Thursday, October 10, 2002
Index has this story on German "publishing giant" Bertelsmann AG's confrontation with its past.
In a 794-page report by the IHC [Independent Historical Commission]investigating the company's link to the Nazis, is forcing Bertelsmann to come clean about the part its collaboration during the Nazi era played in its growth from small provincial religious book publisher to the wartime German army's principal supplier of book and a leading producer of anti-Semitic material and Nazi propaganda.
Yet as it continued its growth after the war, eventually turning into one of the world's largest publishing corporations, it has managed to sustain the myth that far from being a collaborator, Bertelsmann actually resisted Nazi rule.
Thursday, October 10, 2002
Andrew Harring for the BBC, has posted his third essay on life in Nairobi in a four-part series. Africa's largest slum, Kibera, is described as "800,000 people living in a ditch."

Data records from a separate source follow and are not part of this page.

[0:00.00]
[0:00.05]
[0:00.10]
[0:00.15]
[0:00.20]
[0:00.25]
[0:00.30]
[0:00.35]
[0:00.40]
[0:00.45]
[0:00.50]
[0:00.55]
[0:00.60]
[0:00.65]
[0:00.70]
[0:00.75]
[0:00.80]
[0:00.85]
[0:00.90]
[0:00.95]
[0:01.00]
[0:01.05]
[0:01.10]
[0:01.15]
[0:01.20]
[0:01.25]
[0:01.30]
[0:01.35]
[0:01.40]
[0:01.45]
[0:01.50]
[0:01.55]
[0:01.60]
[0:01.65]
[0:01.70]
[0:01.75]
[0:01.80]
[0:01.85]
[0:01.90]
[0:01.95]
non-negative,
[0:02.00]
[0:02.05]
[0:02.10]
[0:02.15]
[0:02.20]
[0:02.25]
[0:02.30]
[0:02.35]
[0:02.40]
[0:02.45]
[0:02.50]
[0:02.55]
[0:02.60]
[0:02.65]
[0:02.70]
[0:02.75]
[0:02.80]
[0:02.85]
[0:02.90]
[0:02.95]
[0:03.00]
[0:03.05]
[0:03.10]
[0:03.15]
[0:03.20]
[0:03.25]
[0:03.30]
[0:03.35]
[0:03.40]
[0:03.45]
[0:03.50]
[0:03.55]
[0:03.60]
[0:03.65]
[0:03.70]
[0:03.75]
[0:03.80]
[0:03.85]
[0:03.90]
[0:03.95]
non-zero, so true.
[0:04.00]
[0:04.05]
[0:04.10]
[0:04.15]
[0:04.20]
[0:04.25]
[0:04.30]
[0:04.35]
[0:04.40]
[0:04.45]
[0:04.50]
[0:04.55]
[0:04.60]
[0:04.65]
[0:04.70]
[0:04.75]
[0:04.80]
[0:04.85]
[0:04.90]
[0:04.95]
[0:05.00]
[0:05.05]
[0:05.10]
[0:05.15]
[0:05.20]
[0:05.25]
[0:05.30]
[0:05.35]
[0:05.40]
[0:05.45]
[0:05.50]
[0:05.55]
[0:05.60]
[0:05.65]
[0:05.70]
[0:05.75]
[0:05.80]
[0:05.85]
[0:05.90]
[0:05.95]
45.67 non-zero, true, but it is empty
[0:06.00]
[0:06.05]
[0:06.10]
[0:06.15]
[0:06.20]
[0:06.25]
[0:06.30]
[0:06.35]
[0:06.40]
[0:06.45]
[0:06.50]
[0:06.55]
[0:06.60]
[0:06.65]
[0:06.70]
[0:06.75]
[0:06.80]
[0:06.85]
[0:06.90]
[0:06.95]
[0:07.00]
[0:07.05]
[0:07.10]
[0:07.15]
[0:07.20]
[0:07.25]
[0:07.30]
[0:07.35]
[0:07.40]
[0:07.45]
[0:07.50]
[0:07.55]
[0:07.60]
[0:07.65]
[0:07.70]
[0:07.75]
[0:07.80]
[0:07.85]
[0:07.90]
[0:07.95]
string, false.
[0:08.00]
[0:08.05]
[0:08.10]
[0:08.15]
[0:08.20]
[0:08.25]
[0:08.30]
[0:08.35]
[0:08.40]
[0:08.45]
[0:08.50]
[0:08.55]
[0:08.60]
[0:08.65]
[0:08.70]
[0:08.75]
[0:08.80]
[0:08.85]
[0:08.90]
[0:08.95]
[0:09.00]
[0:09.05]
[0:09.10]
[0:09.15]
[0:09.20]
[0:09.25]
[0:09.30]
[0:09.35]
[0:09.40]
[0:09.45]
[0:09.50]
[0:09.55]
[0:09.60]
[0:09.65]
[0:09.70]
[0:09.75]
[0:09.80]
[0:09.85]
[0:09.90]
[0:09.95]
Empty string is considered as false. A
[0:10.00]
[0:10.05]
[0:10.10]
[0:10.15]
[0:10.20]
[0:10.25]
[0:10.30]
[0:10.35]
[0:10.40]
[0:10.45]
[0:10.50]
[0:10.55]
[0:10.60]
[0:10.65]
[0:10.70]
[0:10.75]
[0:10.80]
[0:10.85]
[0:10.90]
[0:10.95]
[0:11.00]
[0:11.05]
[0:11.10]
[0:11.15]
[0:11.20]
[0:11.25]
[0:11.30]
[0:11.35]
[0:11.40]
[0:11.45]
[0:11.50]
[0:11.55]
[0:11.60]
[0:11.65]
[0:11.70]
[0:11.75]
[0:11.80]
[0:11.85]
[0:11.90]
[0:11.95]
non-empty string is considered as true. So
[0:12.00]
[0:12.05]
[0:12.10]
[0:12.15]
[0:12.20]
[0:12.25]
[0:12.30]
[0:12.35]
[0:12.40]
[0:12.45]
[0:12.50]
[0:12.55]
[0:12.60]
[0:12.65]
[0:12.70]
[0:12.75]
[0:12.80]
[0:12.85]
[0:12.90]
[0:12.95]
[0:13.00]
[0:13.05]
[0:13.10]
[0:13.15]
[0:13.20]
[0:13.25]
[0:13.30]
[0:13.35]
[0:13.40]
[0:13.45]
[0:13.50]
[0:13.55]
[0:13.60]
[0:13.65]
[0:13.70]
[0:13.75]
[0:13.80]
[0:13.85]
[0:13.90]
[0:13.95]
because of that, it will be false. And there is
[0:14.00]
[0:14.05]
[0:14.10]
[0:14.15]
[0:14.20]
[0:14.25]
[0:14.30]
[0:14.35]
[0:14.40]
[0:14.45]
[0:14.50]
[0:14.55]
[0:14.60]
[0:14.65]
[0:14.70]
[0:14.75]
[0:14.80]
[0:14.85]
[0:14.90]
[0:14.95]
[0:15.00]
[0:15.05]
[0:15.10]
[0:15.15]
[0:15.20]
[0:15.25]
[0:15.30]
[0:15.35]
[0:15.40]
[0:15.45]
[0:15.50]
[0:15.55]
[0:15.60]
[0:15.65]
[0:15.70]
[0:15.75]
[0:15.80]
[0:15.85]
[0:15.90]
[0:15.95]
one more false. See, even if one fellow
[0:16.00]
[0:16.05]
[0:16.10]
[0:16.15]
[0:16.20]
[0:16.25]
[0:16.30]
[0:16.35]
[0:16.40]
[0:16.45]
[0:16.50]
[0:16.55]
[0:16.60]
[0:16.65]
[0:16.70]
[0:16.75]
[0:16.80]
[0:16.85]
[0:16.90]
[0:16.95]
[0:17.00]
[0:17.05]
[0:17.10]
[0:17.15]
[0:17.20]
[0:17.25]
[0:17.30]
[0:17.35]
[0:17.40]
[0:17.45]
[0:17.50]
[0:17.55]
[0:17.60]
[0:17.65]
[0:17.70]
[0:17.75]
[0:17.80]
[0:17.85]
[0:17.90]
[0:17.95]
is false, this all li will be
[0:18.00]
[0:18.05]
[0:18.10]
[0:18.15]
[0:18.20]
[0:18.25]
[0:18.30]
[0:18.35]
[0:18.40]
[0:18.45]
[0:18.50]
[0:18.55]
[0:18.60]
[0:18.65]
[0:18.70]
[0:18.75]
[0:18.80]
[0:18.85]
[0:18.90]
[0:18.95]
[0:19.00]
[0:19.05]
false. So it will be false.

This place is like an island - it's not really part of Kenya at all. The state does nothing here. It provides no water, no schools, no sanitation, no roads, no hospitals.
Yet, Kenya's considered one of the more "developed" African states. Also in the BBC is this story on a border conflict between Nigeria and Cameroon, over an penninsula rich in oil. The ICJ ruled in favor of Cameroon, but that's unlikely to stop future conflict.
Thursday, October 10, 2002
One of the funniest things I've seen lately is a Mr Show skit about Americans coming together after NASA announces its plan to blow up the moon. It goes off into many wild;y accurate tangents including Bob Odenkirk channeling Hank Williams Jr in a pro-Moon Blow Up country video with an American flag as the background. But rather than give away the rest of the plot, why don't you hunt around on Kazaa or check out the Mr Show DVD of Season 1 (it's on the best-of special.) In the meantime you can read David Cross's essay on cigars
I was at Houlihans in the Georgetown area having some "Vertical Onion Rings" for lunch when all of the sudden there was this hullabaloo (sp?) going on outside. I got the day manager from Staples who was blocking my view, to move to the side, thus revealing one of the most glorious sights a CS (Cigar Smoker) could ever hope to see…it was…ready for this? Jim Belushi!!